Mississippi
the death of abstraction
Mississippi was a culture shock both coming and going. Returning to Champaign from Clarksdale yesterday was almost as strange an experience as heading south was last Sunday. I’m sitting here, still tired and a little bemused after a enlightening, confusing, and frustrating week. I’m still sorting through my thoughts, trying to organize them into something coherent, but it’s difficult. The entire experience can be approached from so many different angles and perspectives that it’s hard to even know how to look at things, much less know what to make of what I see. But you’ve got to try.
Mississippi was largely a lesson in the concretion of abstractions. Yes, I know that there are hosts of destitute people living in shitty houses; yes, I know what these areas roughly look like; yes, I know the people who live in many of them in the area we were are black; yes, I have a preconceived notion of the face of this culture – but they are only concepts only, not realities. Driving through Clarksdale, though, and looking at something very, very real changes the way you have to think about these things. Most of the filters are removed – what you’re seeing is no longer presented through a television or a radio but instead a rolled down car window and fifteen feet of air.
Without the safety of conceptualization, then, I am forced to try to come up with explanations. Why are there $1,000 dollar rims on a shitty old station wagon in front a dilapidated old house? Why are people paying $400 a month for that house? Why is the unemployment rate nearly 75% here? Why are elected officials mostly white in a state that’s mostly black?

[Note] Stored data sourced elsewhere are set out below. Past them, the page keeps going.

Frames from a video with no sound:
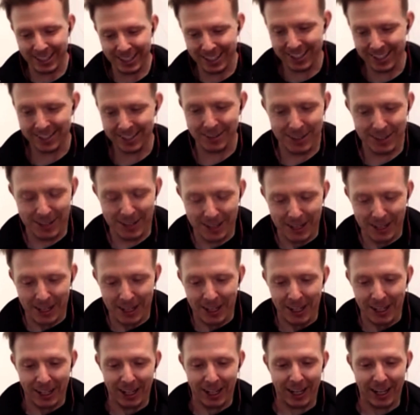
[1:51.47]
Uh,
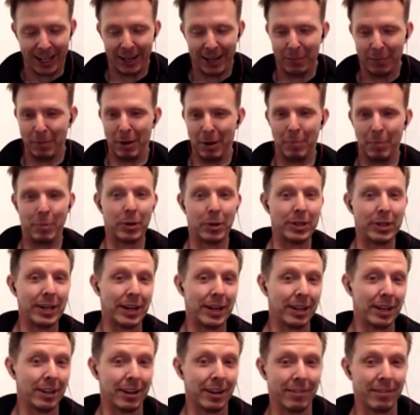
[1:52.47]
I'm, I'm putting
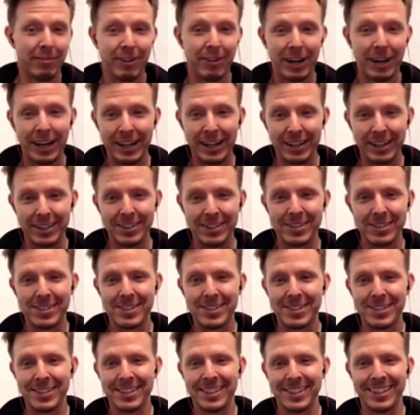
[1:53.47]
out a lot of
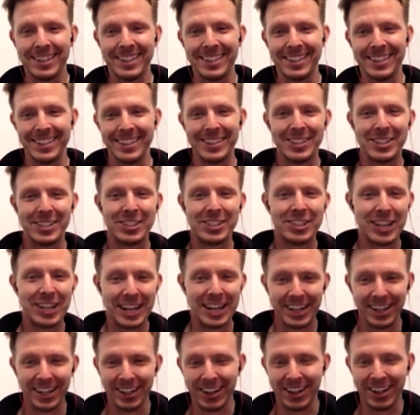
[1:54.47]
fires, uh,
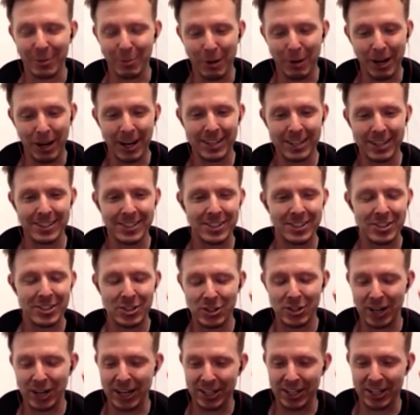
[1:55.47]
checking a lot of boxes,
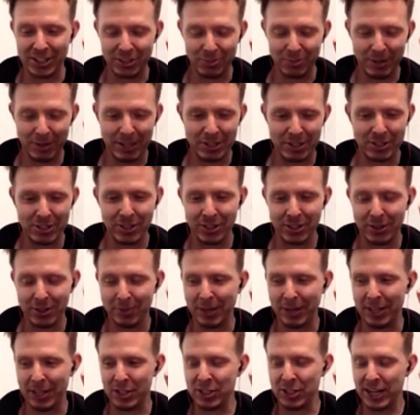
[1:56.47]
trying to just make sure that
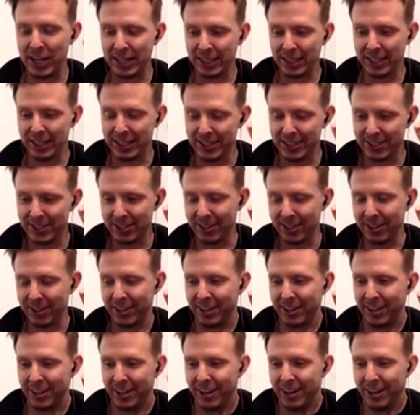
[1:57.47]
my checklists are
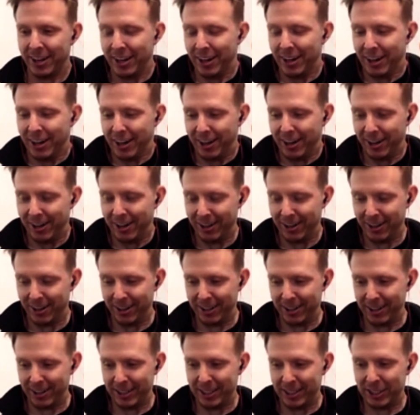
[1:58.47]

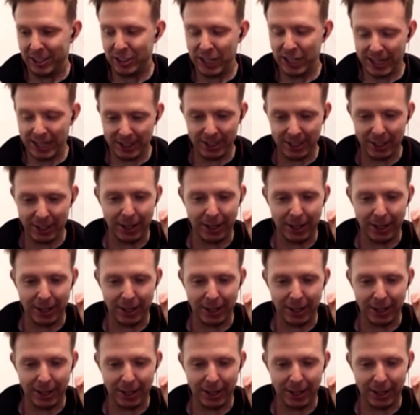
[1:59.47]
are uh, checked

I think of answers, but they’re rarely convincing.
Seeing all that is wrong in this area really makes you want to do something about it. Habitat does do something, and it feels good. I tend to focus on system change – what we need to fix in order for people to not be faced with these problem in the future. Such idealism, however, does not do much to help the people suffering right now. Sometimes you’ve got to knuckle down and dig in, fix as much as you can and hope it’s doing some good.
Going down for a week was a lot of fun, and I certainly feel as if we accomplished something. But coming home, now, makes me feel like I’m living a life that isn’t real at all. Some people said they felt selfish, since their lives are centered around their self-betterment and education. I feel some of that, but don’t really feel selfish so much as just misdirected and ineffectual. I want to start doing something practical, real, and immediate. I’ve been feeling like I’m wasting the present hoping it’ll make a better future a lot lately, and in the past week that feeling has grown even more acute. A part of me wants to take a year off and spend it in Mississippi with Habitat, where I can actually see that what I’m doing is useful, rather than rushing off to college and trying to fill my head with more things I barely even want to know. Hell, these days I sometimes feel like I’d rather take a year off and just spend it working 9 to 5, making money and hopefully doing some work I kind of like, instead of going to college right away. I’d rather bury the abstraction and live in any kind of reality for a while because my diet of living for the future is starting to starve me.
Seeing the Uni alumnae working in Mississippi now only reaffirms my desire to spend a year working. Nathalie, Kathleen, and Kate all struck me as so adult, so competent, and so well adapted to the radically alien culture they were immersed in that I couldn’t help but be a bit inspired. Perception of age is all relative, but it’s hard to believe they’re roughly as old as I am. As I get older I don’t really feel much like it. The people in the grades below me always seem a little young and the people who were in school above me seem like they’ve always been more mature, even when they were doing the things I’m doing now. But I digress.
More to come later, as I organize my thoughts further (perhaps in a more coherent manner than this time around).